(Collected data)

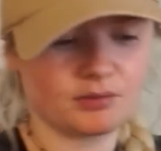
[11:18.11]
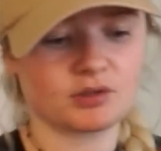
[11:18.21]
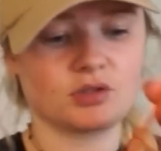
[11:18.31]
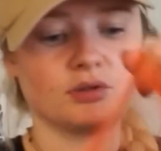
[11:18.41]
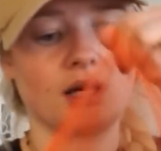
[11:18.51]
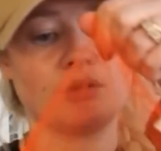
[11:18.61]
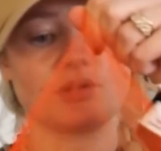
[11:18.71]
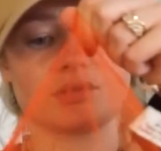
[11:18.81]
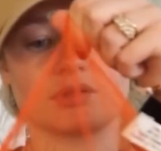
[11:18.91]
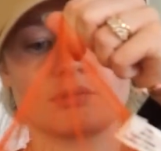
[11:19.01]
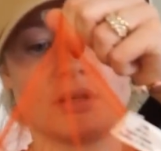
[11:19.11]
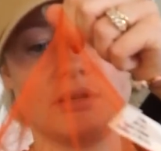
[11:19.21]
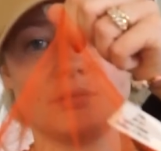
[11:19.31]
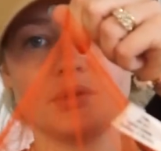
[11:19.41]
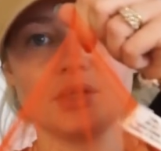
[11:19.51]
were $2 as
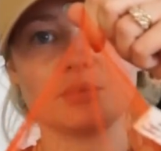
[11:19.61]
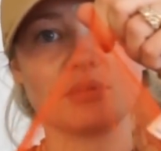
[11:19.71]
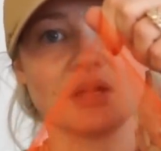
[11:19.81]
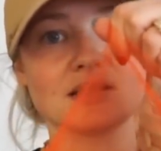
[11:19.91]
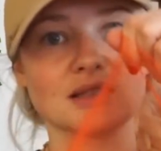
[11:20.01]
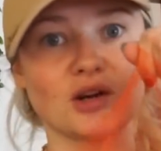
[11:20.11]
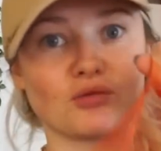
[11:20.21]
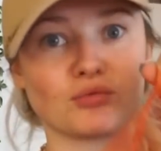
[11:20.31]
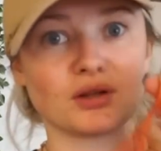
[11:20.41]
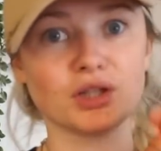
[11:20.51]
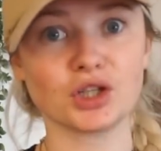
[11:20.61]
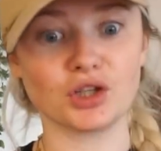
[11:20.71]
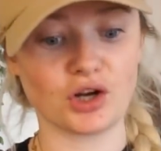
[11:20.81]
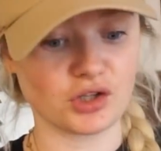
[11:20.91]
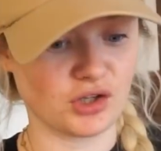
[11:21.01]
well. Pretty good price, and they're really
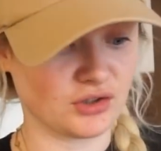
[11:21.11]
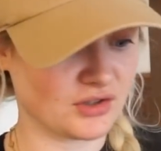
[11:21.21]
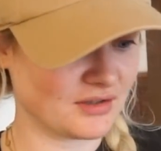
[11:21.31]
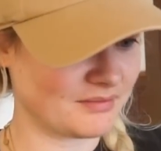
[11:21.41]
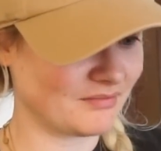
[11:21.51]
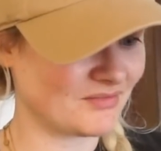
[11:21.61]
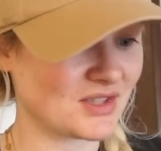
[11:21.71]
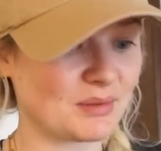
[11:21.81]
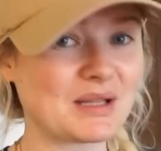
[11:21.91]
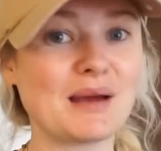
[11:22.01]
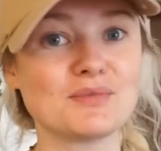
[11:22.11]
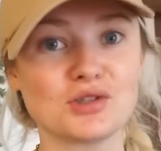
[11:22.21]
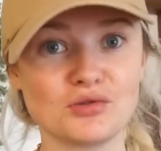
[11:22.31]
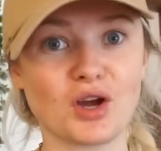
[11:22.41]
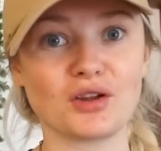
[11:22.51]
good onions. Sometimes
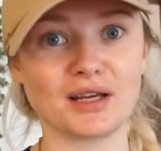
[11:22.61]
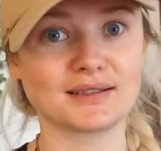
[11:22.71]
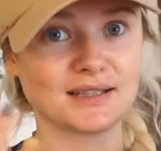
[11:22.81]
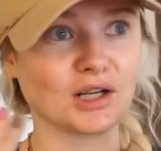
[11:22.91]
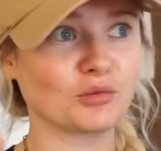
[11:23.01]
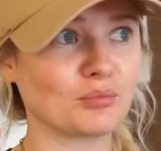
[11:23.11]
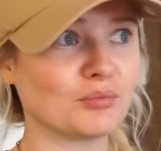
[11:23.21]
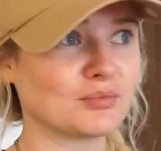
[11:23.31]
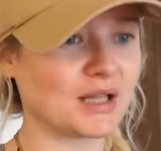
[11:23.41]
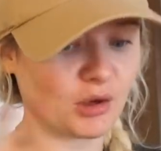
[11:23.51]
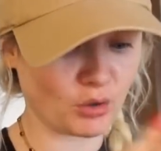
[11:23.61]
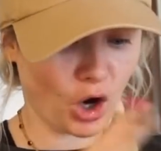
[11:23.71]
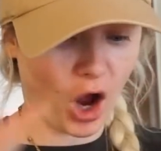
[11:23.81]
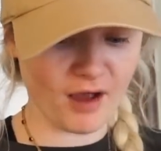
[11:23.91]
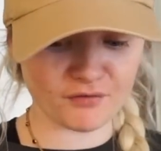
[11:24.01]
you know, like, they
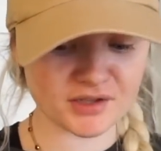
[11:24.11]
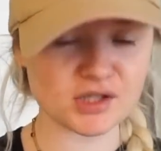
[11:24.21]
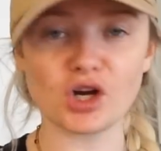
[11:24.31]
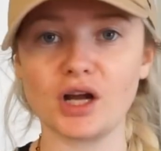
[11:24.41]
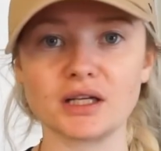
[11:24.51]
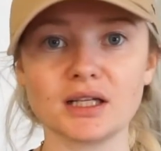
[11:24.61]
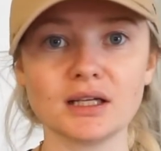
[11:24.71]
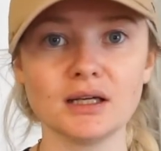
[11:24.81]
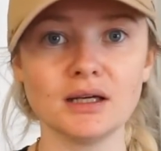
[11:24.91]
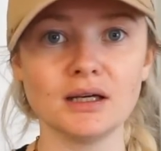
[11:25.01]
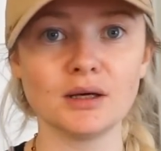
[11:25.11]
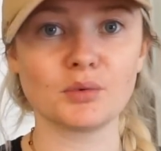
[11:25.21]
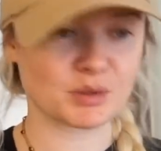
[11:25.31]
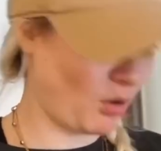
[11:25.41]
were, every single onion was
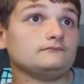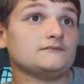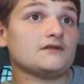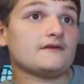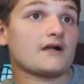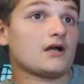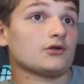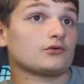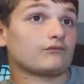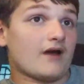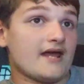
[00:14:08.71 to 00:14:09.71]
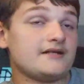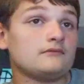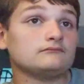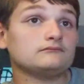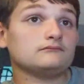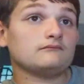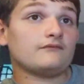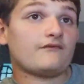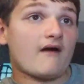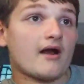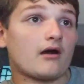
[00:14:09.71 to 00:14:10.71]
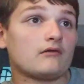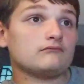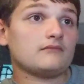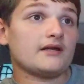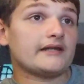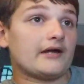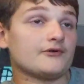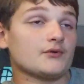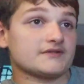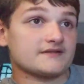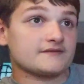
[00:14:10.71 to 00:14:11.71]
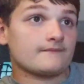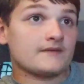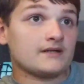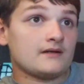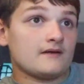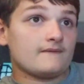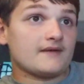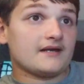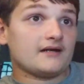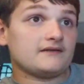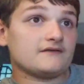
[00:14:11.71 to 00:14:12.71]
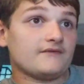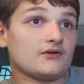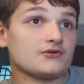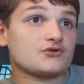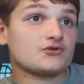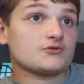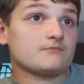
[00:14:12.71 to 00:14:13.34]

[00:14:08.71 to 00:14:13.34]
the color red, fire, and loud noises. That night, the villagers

→ Exercise requirements
Print each entry exactly, leaving pictures out.

→ Reply
[11:18.11]
[11:18.21]
[11:18.31]
[11:18.41]
[11:18.51]
[11:18.61]
[11:18.71]
[11:18.81]
[11:18.91]
[11:19.01]
[11:19.11]
[11:19.21]
[11:19.31]
[11:19.41]
[11:19.51]
were $2 as
[11:19.61]
[11:19.71]
[11:19.81]
[11:19.91]
[11:20.01]
[11:20.11]
[11:20.21]
[11:20.31]
[11:20.41]
[11:20.51]
[11:20.61]
[11:20.71]
[11:20.81]
[11:20.91]
[11:21.01]
well. Pretty good price, and they're really
[11:21.11]
[11:21.21]
[11:21.31]
[11:21.41]
[11:21.51]
[11:21.61]
[11:21.71]
[11:21.81]
[11:21.91]
[11:22.01]
[11:22.11]
[11:22.21]
[11:22.31]
[11:22.41]
[11:22.51]
good onions. Sometimes
[11:22.61]
[11:22.71]
[11:22.81]
[11:22.91]
[11:23.01]
[11:23.11]
[11:23.21]
[11:23.31]
[11:23.41]
[11:23.51]
[11:23.61]
[11:23.71]
[11:23.81]
[11:23.91]
[11:24.01]
you know, like, they
[11:24.11]
[11:24.21]
[11:24.31]
[11:24.41]
[11:24.51]
[11:24.61]
[11:24.71]
[11:24.81]
[11:24.91]
[11:25.01]
[11:25.11]
[11:25.21]
[11:25.31]
[11:25.41]
were, every single onion was
[00:14:08.71 to 00:14:09.71]
[00:14:09.71 to 00:14:10.71]
[00:14:10.71 to 00:14:11.71]
[00:14:11.71 to 00:14:12.71]
[00:14:12.71 to 00:14:13.34]

[00:14:08.71 to 00:14:13.34]
the color red, fire, and loud noises. That night, the villagers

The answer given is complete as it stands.